* Problem statement: The result should be a full, exact repeat of the entries, free of pictures.

(Items from a data source)
________________________________________
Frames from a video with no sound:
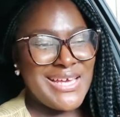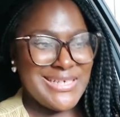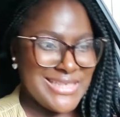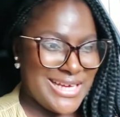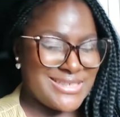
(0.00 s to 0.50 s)

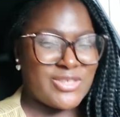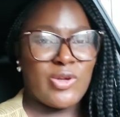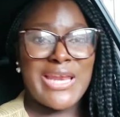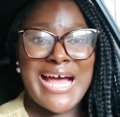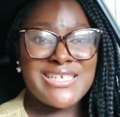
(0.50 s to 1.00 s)
Yes, so
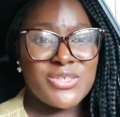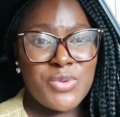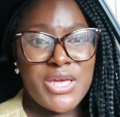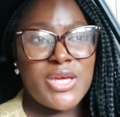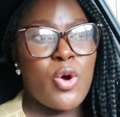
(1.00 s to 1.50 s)
last
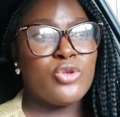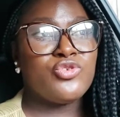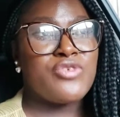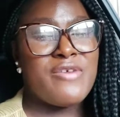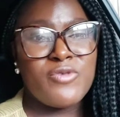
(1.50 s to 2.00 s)
week on
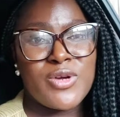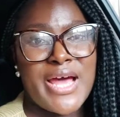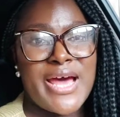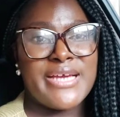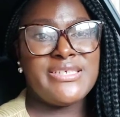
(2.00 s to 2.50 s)
Travel
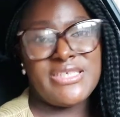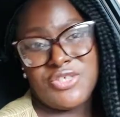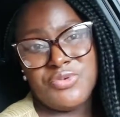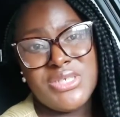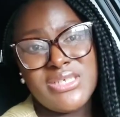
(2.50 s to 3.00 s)
Guide
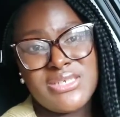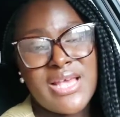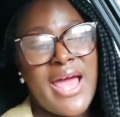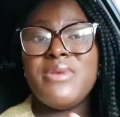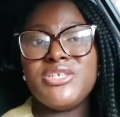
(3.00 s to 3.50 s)
series,
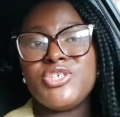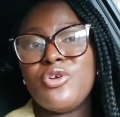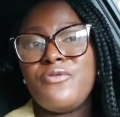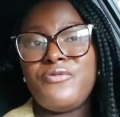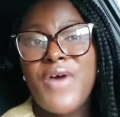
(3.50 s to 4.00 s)
I mentioned
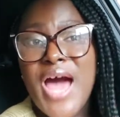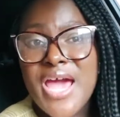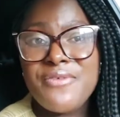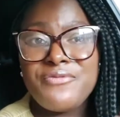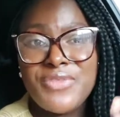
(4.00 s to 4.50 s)
of
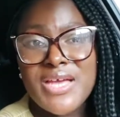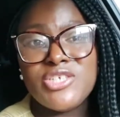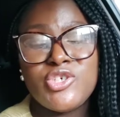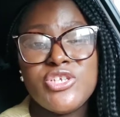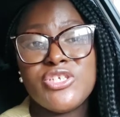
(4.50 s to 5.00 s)
five
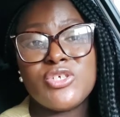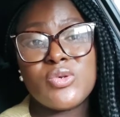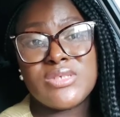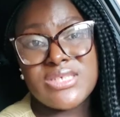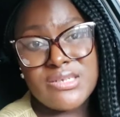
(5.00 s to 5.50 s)
things you need to
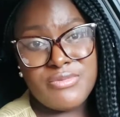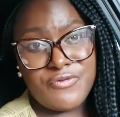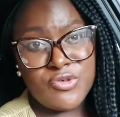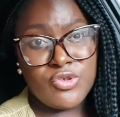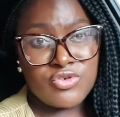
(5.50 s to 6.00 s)
consider
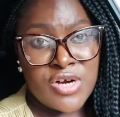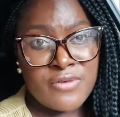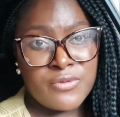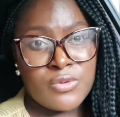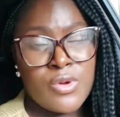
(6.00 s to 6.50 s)
before you
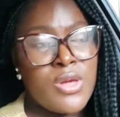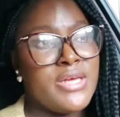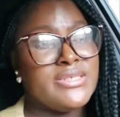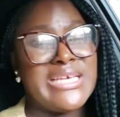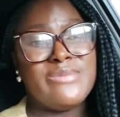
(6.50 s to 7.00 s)
travel
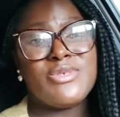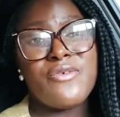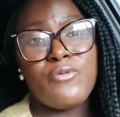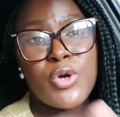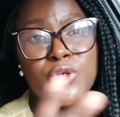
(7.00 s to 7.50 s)
in terms
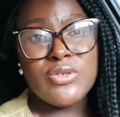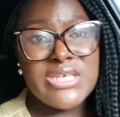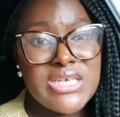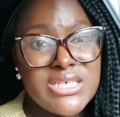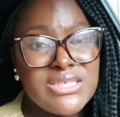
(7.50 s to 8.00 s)
of what you
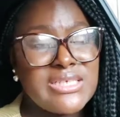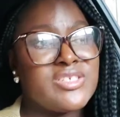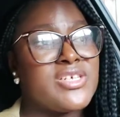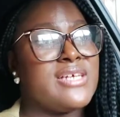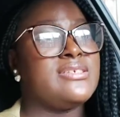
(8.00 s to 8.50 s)
need,
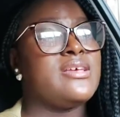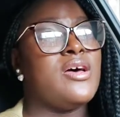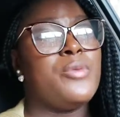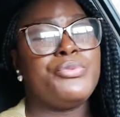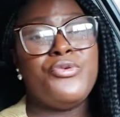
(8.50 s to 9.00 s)
such as
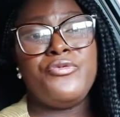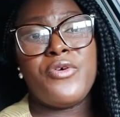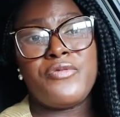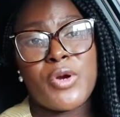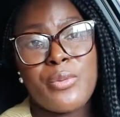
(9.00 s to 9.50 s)
proof
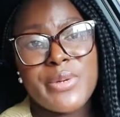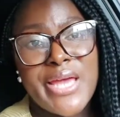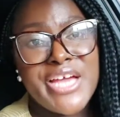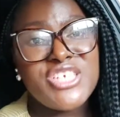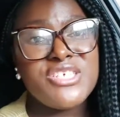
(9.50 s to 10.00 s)
of
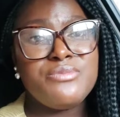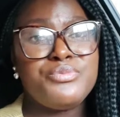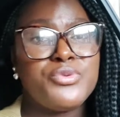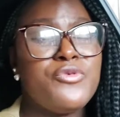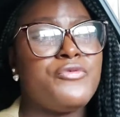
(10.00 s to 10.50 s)
accommodation,
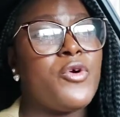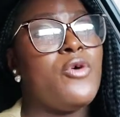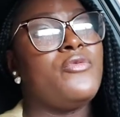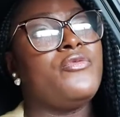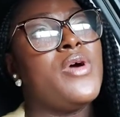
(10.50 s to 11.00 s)
proof
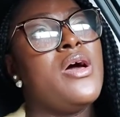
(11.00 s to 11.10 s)
of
________________________________________
* Solution to the exercise:
Frames from a video with no sound:
(0.00 s to 0.50 s)

(0.50 s to 1.00 s)
Yes, so
(1.00 s to 1.50 s)
last
(1.50 s to 2.00 s)
week on
(2.00 s to 2.50 s)
Travel
(2.50 s to 3.00 s)
Guide
(3.00 s to 3.50 s)
series,
(3.50 s to 4.00 s)
I mentioned
(4.00 s to 4.50 s)
of
(4.50 s to 5.00 s)
five
(5.00 s to 5.50 s)
things you need to
(5.50 s to 6.00 s)
consider
(6.00 s to 6.50 s)
before you
(6.50 s to 7.00 s)
travel
(7.00 s to 7.50 s)
in terms
(7.50 s to 8.00 s)
of what you
(8.00 s to 8.50 s)
need,
(8.50 s to 9.00 s)
such as
(9.00 s to 9.50 s)
proof
(9.50 s to 10.00 s)
of
(10.00 s to 10.50 s)
accommodation,
(10.50 s to 11.00 s)
proof
(11.00 s to 11.10 s)
of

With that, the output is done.